Is Jesus Lord? I say yes.
Is it because he was not a liar or a lunatic? No. This is shoddy logic.
David M Schell
I am a doubter and a believer. I have a Master's in Divinity from Pittsburgh Theological Seminary, but because faith grows and changes, I don't necessarily stand by everything I've ever written, so if you see something troubling further back, please ask! Read More.
Mark has the passage 12:35 and following, arguing for Jesus’ preexistence.And Mark was not an eye witness. (In fact, the gospel according to Mark came arguably from various hands, as the other canonical gospels).
Some apocryphal gospels may be historically more accurate than the canonical gospels, but the former have doctrinal problems and no church transmission.
Dang it!! My trilemma t-shirt is one of favorites! Seriously, bringing it back to certainty gives focus to the whole of the post. In my youth it seemed that certainty of God/Jesus/Bible was the most important thing for faith and best way to make converts. But I have experienced that it is as Peter said, just the opposite.
Hey David, I think there are some fairly easy ways to fix the argument and I think we should try to represent the argument as charitably as we can. There are lots of background assumptions that Lewis’s argument is working with (just as you point out the gospels have as well). So we need to consider those as well. In fact just about every argument for anything (and we reason all the time so we are in effect constantly involved in arguments of various sorts) Perhaps something like the following fix would help:
A1. The Bible gives a fairly accurate portrayal of the person, Jesus.
A2. This portrayal the Bible gives of Jesus is of someone who claims to be God in some sense
A3. It is agreed that Jesus is a wise and wonderful person and teacher
With those assumptions in the place, the argument has a lot more force, it seems. Of course we can argue about the assumptions; Lewis knew that. He wrote about some of them elsewhere. But his point was that if someone grants the assumptions (or has them already), then the trilemma has some considerable force.
Anyway, a lot has been written about this argument from some fairly sophisticated thinkers. If you are interested in reading more about it, let me know.
A man convinced against his will, is of the same opinion still. Sound logic speaks to the mind, not the soul.
I’m very late to the party here but thought I’d still drop a couple of cents worth.
Mainly that Lewis’ argument in that whole section of thinking/writing isn’t really to try to prove that Jesus is God’s Son through discrediting the idea that he is a liar or a lunatic. If you read the whole section it is clear what he is trying to argue against – not that he’s a liar, nor that he’s a lunatic. He’s arguing against the idea that Jesus was just a great moral teacher. Someone who had no special authority or divine mandate, just a kind of inspirational leader and generally awesome dude.
Lewis says that’s not really an option. When you look at the things he said (not just the things that the authors said about him) about being the Son of God or at very least the prophecied Messiah, either what he’s saying is true, or it’s not (either because he’s lying or just deluded). Lewis isn’t trying to set it up as some apologetic check-mate to prove that Jesus is God, just to shake people out of an illogical apathy that sees Jesus as a great teacher.

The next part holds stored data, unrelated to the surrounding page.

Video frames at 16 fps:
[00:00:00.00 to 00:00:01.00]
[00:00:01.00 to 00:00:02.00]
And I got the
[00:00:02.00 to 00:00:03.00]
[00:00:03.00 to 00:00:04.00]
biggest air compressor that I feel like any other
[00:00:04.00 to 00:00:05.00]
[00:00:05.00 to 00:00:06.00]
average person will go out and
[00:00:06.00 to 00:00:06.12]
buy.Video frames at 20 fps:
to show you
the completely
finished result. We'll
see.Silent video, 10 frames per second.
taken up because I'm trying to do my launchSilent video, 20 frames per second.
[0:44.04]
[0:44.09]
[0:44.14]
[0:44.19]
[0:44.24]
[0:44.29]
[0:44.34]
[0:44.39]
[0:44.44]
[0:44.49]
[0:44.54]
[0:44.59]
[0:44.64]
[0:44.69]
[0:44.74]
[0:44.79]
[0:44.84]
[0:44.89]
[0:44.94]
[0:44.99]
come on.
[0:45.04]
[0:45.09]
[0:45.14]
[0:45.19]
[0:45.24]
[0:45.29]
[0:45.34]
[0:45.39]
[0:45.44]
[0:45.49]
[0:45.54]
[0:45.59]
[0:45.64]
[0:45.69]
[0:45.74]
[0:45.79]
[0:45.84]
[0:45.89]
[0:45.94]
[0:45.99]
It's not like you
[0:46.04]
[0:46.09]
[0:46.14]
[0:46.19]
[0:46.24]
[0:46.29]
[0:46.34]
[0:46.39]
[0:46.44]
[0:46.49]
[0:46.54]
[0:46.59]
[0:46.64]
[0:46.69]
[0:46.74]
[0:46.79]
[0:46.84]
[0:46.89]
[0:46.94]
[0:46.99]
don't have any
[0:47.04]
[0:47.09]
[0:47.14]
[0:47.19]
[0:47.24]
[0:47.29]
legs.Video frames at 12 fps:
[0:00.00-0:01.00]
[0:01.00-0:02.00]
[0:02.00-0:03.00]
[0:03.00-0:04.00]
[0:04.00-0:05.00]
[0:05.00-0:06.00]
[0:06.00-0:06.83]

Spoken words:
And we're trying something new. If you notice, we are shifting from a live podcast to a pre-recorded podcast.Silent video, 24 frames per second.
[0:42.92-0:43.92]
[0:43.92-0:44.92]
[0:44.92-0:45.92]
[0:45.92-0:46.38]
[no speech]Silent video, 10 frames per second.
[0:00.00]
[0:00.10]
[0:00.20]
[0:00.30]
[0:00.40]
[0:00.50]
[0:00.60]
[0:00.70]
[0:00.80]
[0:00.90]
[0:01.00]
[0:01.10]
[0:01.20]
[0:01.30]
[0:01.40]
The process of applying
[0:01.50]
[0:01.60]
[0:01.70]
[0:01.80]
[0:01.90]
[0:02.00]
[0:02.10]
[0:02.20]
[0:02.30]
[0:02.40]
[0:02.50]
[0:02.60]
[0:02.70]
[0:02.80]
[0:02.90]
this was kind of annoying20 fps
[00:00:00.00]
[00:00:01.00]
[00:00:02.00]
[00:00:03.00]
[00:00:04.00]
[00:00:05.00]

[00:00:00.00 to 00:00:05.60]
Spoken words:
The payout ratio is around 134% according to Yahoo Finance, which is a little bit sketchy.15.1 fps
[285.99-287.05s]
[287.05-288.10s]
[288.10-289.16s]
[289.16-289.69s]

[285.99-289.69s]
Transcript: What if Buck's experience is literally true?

FWIW, in response to Bryan’s comment above, I do think that logical discussion can be a significant step in people coming into relationship with God. Lewis would actually be a pretty obvious example of that. If nothing else, plenty of people are argued out of the faith by pretty flimsy arguments, so even if apologetics is just aimed at dematerialising some of those ideas it still is a valuable pursuit. No-one can be argued into a relationship with God, but helping people see that faith isn’t some irrational superstition can be a vital hurdle for some people.